* Data for processing *
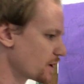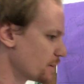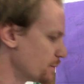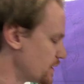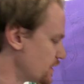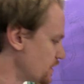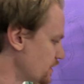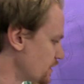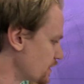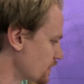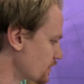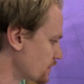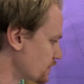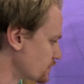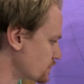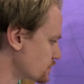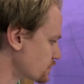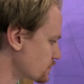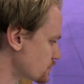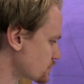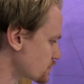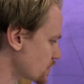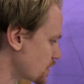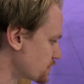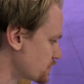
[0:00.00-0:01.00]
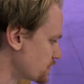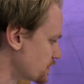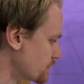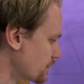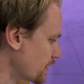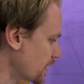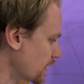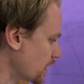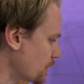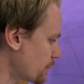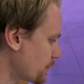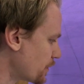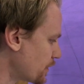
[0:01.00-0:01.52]
come in here and start to
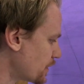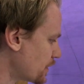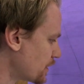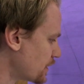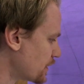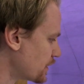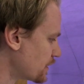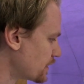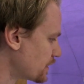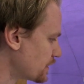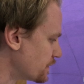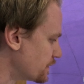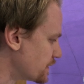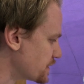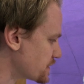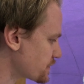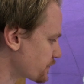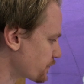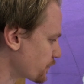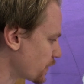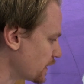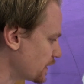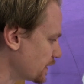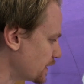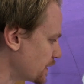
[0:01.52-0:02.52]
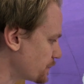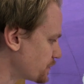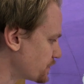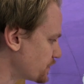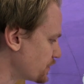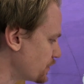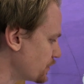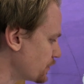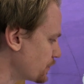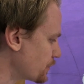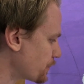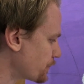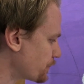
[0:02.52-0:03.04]
develop this front lip
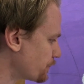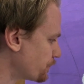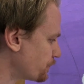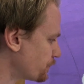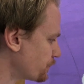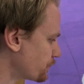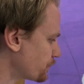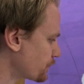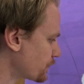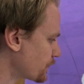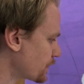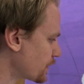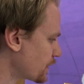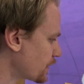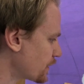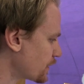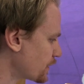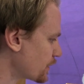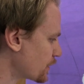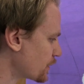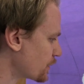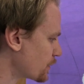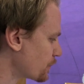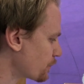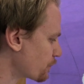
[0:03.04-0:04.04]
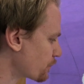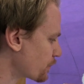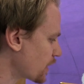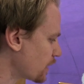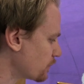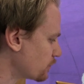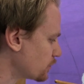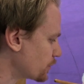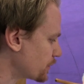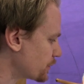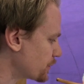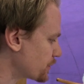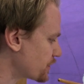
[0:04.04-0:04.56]
too,
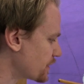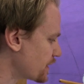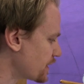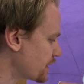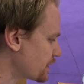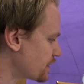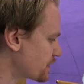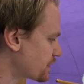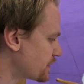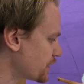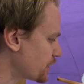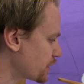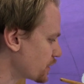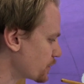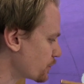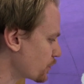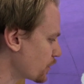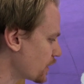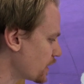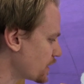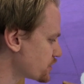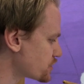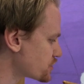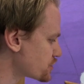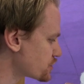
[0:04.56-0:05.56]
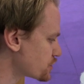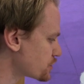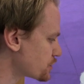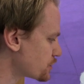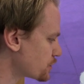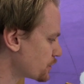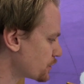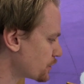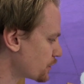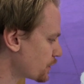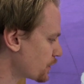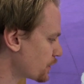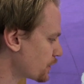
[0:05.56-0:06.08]
probably with a thinner brush,
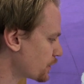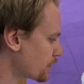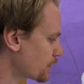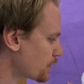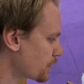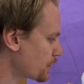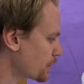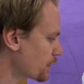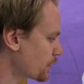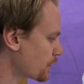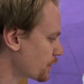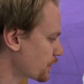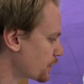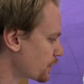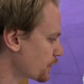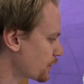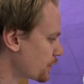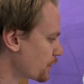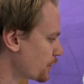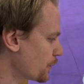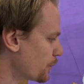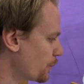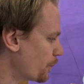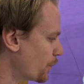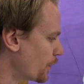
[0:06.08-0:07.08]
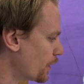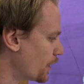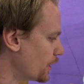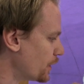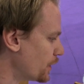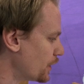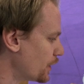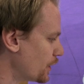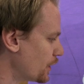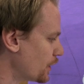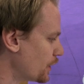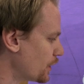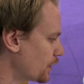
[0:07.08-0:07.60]

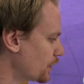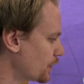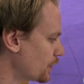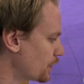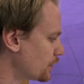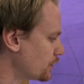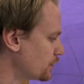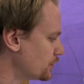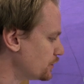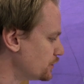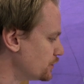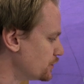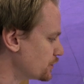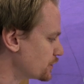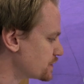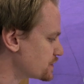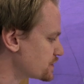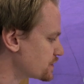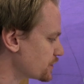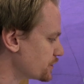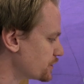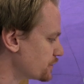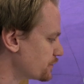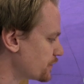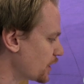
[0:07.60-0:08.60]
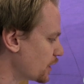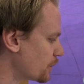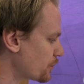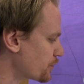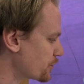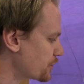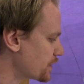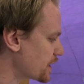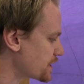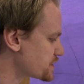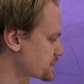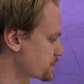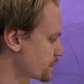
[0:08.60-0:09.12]
but you can still develop through
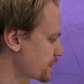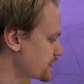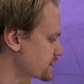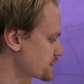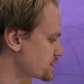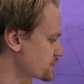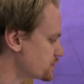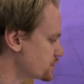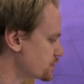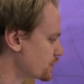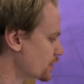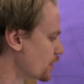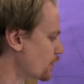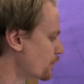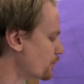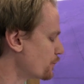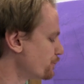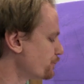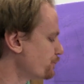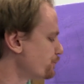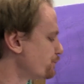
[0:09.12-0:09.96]
that space as you go.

* Problem *
Make an exact copy of the lines from the one holding "[0:01.52-0:02.52]" through the end of the material, both ends included, and keep the pictures out of it.

* Task answer *
[0:01.52-0:02.52]
[0:02.52-0:03.04]
develop this front lip
[0:03.04-0:04.04]
[0:04.04-0:04.56]
too,
[0:04.56-0:05.56]
[0:05.56-0:06.08]
probably with a thinner brush,
[0:06.08-0:07.08]
[0:07.08-0:07.60]

[0:07.60-0:08.60]
[0:08.60-0:09.12]
but you can still develop through
[0:09.12-0:09.96]
that space as you go.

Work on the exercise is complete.